Мередит Монк оказалась столь же проста, открыта и демократична в общении со слушателями и журналистами, как и ее философия: у каждого есть голос, голос может быть главным и даже единственным инструментом, голосом можно делать все. МЕРЕДИТ МОНК дала интервью корреспонденту Ъ ОЛЬГЕ Ъ-МАНУЛКИНОЙ.
— Вы представляете собой славную американскую традицию пионерства, экспериментаторства, которая в музыке идет от Айвза через Кауэлла и Вареза до Кейджа и дальше. Дух экспериментирования все так же силен на рубеже нового тысячелетия?
— Это очень интересный вопрос, потому что многие годы люди пытались поместить меня в ту или иную категорию, а я всегда говорила, что ближе всего мне американская maverick-традиция. Maverick — человек, который делает что хочет, пусть даже в полном одиночестве. Это традиция Кауэлла, Кейджа, Генри Парча — отчаянных индивидуалистов. Это моя традиция. И я иногда думаю: а что молодые? Они обладают всем: всей музыкой мира, всей музыкой прошлых столетий; они вольны использовать все, что когда-либо кем-либо было создано. Как, когда тут обрести спокойствие и тишину, чтобы услышать, на что есть твой собственный голос? Некоторые мои ансамблисты владеют всей вокальной техникой, которую я когда-либо использовала в жизни, они могут сделать все, что хотите, но у них не хватает времени найти свой собственный путь. Это синтезирующее поколение. И я не уверена, волнует ли их вообще идея оригинальности. Иногда меня это тревожит, потому что для меня идея оригинальности чрезвычайно важна.
— Вам часто приходилось шокировать своих слушателей? Или большей частью они готовы и открыты тому, что вы делаете?

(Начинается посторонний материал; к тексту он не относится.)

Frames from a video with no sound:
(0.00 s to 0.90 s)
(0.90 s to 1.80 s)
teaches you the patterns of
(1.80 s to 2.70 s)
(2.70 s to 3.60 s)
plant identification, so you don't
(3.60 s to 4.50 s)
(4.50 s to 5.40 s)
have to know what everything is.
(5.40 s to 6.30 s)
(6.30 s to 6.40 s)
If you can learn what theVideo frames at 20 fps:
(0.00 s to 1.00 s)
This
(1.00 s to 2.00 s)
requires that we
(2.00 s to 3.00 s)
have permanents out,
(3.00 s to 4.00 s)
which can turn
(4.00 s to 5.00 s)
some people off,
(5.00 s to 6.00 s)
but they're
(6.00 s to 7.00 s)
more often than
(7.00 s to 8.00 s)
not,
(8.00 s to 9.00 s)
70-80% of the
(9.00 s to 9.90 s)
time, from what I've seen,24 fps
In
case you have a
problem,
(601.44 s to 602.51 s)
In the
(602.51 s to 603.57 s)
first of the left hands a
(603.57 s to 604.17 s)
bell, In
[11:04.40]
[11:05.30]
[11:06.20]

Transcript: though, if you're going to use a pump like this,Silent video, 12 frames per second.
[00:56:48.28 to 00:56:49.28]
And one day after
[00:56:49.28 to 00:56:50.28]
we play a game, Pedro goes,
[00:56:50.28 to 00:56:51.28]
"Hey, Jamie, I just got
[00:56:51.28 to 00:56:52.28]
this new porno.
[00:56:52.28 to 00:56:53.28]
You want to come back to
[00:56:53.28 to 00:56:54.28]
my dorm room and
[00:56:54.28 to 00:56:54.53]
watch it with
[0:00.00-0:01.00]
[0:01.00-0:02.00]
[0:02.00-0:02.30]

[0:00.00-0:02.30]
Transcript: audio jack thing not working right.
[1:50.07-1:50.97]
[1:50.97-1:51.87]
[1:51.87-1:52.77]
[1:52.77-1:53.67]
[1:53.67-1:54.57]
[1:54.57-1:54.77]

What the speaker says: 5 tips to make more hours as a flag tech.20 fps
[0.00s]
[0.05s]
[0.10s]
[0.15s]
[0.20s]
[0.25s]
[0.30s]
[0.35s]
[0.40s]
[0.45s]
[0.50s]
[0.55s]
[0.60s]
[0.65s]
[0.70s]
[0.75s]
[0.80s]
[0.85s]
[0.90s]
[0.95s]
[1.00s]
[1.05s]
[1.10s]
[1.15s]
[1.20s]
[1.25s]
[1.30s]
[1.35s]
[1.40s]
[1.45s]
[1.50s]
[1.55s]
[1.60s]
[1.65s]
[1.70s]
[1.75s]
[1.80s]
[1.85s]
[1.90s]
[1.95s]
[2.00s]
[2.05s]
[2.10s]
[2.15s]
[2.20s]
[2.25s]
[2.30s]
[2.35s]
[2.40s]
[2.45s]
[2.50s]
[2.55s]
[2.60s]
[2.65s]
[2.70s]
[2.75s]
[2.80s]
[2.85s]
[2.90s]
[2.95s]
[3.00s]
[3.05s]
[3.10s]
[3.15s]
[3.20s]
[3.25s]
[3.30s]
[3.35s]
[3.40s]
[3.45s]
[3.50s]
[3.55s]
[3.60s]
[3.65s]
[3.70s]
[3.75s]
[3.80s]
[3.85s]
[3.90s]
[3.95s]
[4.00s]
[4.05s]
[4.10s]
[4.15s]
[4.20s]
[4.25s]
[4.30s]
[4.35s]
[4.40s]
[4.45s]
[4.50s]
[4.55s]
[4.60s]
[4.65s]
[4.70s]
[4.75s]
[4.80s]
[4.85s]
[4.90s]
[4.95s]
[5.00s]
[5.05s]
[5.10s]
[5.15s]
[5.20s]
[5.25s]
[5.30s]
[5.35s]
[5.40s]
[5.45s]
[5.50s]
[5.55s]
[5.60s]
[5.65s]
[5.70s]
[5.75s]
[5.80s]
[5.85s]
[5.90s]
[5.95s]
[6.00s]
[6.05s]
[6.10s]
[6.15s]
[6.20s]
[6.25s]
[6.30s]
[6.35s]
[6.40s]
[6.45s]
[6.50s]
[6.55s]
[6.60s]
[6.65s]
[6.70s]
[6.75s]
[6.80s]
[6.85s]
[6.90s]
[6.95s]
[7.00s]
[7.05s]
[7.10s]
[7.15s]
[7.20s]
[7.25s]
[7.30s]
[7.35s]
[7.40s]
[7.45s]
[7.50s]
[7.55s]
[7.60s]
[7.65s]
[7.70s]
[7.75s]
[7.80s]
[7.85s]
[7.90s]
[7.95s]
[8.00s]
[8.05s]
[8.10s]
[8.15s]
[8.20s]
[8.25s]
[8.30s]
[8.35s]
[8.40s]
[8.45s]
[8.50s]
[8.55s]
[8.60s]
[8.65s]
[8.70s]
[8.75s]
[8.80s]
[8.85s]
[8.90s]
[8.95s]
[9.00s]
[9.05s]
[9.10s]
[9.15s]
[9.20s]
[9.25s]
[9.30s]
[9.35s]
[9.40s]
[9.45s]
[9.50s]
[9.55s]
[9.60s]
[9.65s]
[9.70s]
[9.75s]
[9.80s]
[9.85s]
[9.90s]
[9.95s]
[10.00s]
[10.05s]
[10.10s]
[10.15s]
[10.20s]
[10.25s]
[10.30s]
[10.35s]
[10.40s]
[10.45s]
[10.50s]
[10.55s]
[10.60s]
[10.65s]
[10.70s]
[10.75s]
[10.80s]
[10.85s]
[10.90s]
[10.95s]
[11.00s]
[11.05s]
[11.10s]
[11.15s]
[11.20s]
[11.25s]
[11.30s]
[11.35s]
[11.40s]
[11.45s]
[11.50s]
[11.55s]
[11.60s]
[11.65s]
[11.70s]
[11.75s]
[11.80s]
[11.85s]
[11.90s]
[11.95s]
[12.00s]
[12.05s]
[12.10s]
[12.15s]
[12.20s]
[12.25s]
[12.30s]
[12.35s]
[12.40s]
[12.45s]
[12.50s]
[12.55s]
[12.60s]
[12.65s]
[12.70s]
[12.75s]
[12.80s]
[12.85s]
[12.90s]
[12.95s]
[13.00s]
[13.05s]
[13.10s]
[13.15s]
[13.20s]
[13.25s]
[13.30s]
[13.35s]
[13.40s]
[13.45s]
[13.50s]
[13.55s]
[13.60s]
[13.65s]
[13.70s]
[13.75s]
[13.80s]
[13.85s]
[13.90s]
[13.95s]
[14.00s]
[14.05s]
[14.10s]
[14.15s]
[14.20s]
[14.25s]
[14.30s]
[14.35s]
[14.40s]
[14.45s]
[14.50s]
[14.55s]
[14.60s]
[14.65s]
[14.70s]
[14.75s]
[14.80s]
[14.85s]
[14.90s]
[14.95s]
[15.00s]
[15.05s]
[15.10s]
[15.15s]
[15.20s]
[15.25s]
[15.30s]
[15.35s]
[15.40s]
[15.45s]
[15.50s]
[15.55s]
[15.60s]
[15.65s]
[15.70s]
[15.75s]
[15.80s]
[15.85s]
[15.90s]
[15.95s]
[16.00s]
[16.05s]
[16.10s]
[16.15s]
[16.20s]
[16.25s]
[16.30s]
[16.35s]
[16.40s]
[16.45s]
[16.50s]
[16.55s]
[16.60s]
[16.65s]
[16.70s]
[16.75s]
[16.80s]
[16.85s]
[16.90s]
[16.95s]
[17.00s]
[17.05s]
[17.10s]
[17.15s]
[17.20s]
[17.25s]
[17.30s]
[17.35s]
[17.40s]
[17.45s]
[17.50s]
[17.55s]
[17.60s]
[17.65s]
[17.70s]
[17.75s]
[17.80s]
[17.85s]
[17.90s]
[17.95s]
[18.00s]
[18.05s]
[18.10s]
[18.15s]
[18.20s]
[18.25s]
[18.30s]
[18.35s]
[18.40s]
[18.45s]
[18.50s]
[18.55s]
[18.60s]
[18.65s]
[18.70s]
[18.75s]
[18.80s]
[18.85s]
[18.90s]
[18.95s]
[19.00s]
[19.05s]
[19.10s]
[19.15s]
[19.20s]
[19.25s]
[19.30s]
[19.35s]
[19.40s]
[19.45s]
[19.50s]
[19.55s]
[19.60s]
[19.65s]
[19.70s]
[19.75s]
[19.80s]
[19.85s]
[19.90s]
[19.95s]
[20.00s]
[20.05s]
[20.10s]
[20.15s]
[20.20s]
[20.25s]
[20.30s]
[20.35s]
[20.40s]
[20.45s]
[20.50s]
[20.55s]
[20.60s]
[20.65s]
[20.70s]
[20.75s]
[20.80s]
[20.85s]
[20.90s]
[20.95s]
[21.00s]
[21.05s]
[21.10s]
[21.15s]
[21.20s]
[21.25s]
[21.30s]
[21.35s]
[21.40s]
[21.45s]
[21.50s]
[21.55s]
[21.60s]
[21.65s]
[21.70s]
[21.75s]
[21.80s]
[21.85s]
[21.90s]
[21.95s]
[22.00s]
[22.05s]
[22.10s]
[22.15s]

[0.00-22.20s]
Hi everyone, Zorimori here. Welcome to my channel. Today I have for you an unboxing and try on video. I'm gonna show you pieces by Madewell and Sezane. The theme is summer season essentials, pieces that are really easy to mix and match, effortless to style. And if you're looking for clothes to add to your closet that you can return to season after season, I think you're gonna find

— Я хотела бы, чтобы моя музыка была доступной. Голос — универсальный инструмент, он идет прямо к сердцу, к чувствам и эмоциям слушателей. На каком-то уровне, конечно, меня слушает элитарная аудитория, но надеюсь, на другом уровне меня воспринимает гораздо более широкая публика. Но если бы я хотела иметь действительно огромную аудиторию, я бы пела рок-н-ролл. Недавно два участника моего ансамбля пели маленькую, но очень сложную пьесу в одной программе с рок-певцом. Публика была просто шокирована, они не понимали, что происходит, певцы расстроились, потому что они сделали отличную работу. Газеты написали, что это был лучший номер программы, но что было безумством исполнять его перед этой публикой. Эпатировать буржуазию было задачей авангарда 1920-х, а сейчас что может шокировать людей? По-моему, уже ничто. Для меня мое творчество — это новое утверждение человеческих традиций, законов человеческого голоса, самого древнего инструмента.
— Ваши дед и прадед жили в России, вы рассказали, как стремились сюда приехать. Есть ли у вас особый message для российской публики?
— Мне очень любопытно, каковы будут впечатления слушателей. Когда я начала петь по-своему, я ощутила, что вернулась домой, к своим корням. И чем больше я работаю над своим голосом, тем сильнее я ощущаю, что это моя кровь питает мой голос. Интересно, чувствуют ли это слушатели?